The silence fails to say anything back. I glare at it. It feels like judgment, the silence. And at that silence I give off rage; I start a ranting prayer in my head that goes something like this: Fuck you for making me an alcoholic. For making my baby sick all the time when he was so tiny…. And my daddy withering into that form. What pleasure do you get from… from smiting people?

I feel something stir in me, a small wisp of something in my chest, frail as smoke. It is–strangely–the sweetness of my love for my daddy and my son.
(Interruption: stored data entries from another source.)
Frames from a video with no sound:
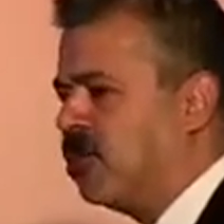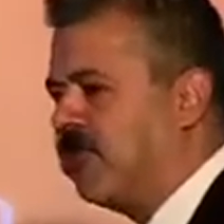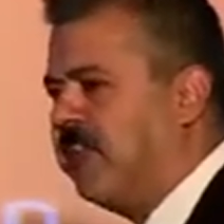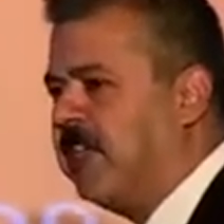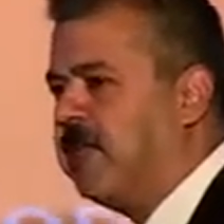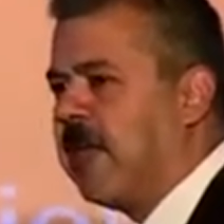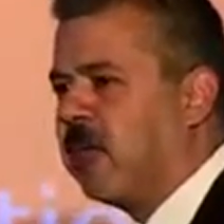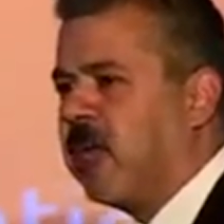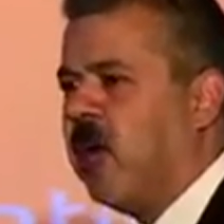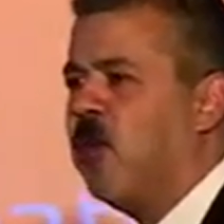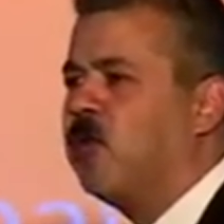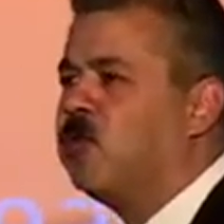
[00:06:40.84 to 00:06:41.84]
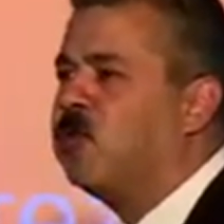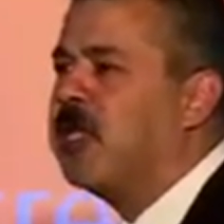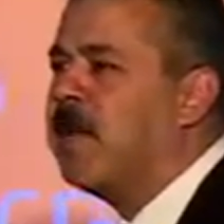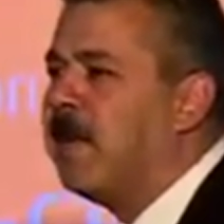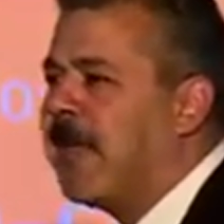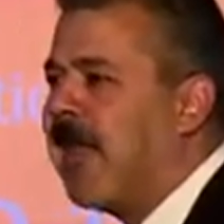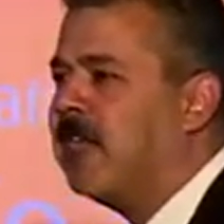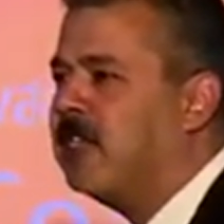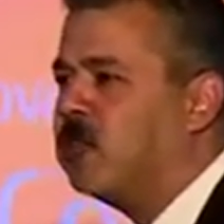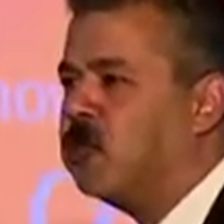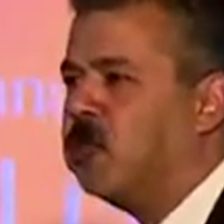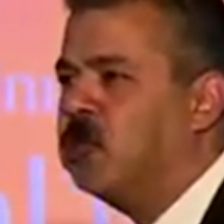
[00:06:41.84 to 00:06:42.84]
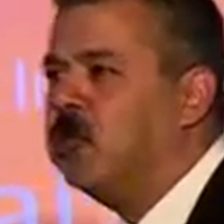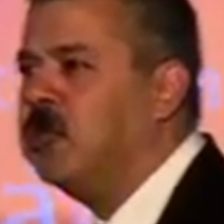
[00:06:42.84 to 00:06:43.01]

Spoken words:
feedback on how do they plan to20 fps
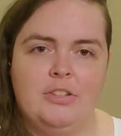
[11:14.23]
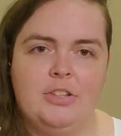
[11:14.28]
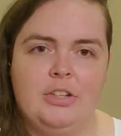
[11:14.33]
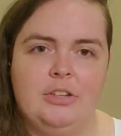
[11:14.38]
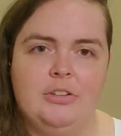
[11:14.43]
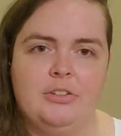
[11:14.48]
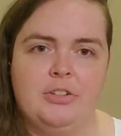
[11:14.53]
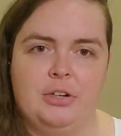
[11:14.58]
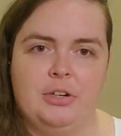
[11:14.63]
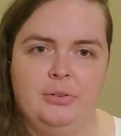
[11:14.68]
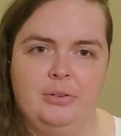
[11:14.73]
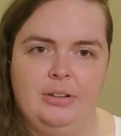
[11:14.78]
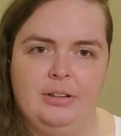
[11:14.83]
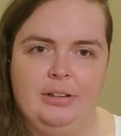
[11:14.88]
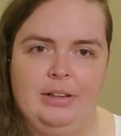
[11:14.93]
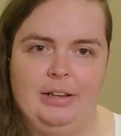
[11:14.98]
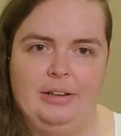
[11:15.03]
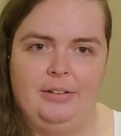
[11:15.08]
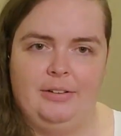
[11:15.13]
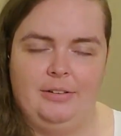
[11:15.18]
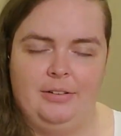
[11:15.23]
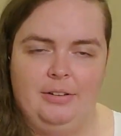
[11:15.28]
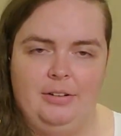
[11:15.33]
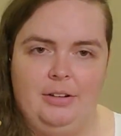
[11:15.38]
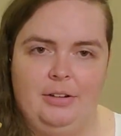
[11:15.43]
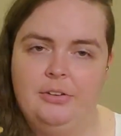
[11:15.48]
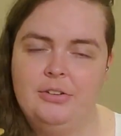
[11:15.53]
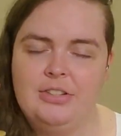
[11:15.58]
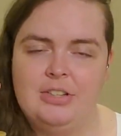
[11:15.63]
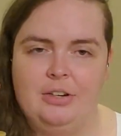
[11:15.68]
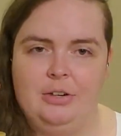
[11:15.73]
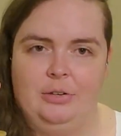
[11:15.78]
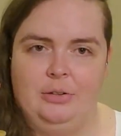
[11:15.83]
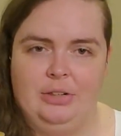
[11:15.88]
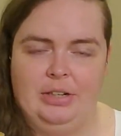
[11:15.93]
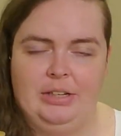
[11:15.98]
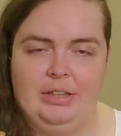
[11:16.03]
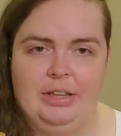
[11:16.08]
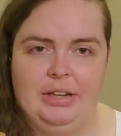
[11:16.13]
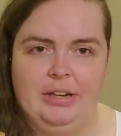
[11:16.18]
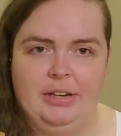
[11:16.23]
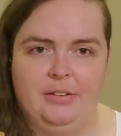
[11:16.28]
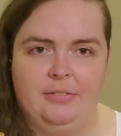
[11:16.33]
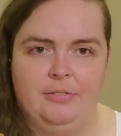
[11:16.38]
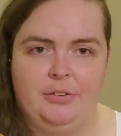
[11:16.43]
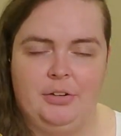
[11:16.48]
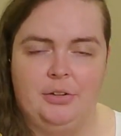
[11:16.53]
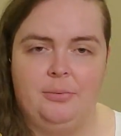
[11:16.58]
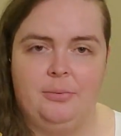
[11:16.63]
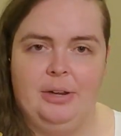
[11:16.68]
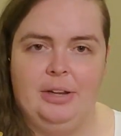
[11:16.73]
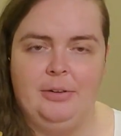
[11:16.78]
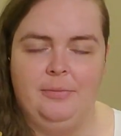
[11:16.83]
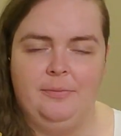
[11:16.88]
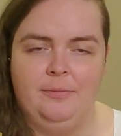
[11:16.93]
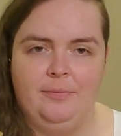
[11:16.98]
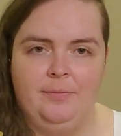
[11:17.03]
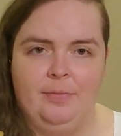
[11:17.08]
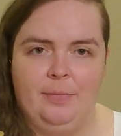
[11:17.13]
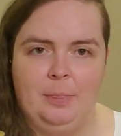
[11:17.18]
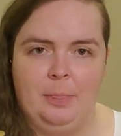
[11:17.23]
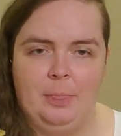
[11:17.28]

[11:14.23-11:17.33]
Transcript: So you don't like close and hold it there for the ring.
It blesses me an instant like incense.

My eyes sting, and I blurt out, Thanks for them.

I feel the stillness around me widen a notch.

Karr’s writing reminds me of Anne Lamott’s, another writer who seems larger than life, raw and revealing, yet not diminished for all her carelessness of personal dignity. It’s an art perhaps, such honesty, and certainly the poetic language is, but it seems a gift as well. At any rate, I recommend the book. Unless you really need large print, read it in regular, however; Lit is quite strong enough without the additional shout of those great big words.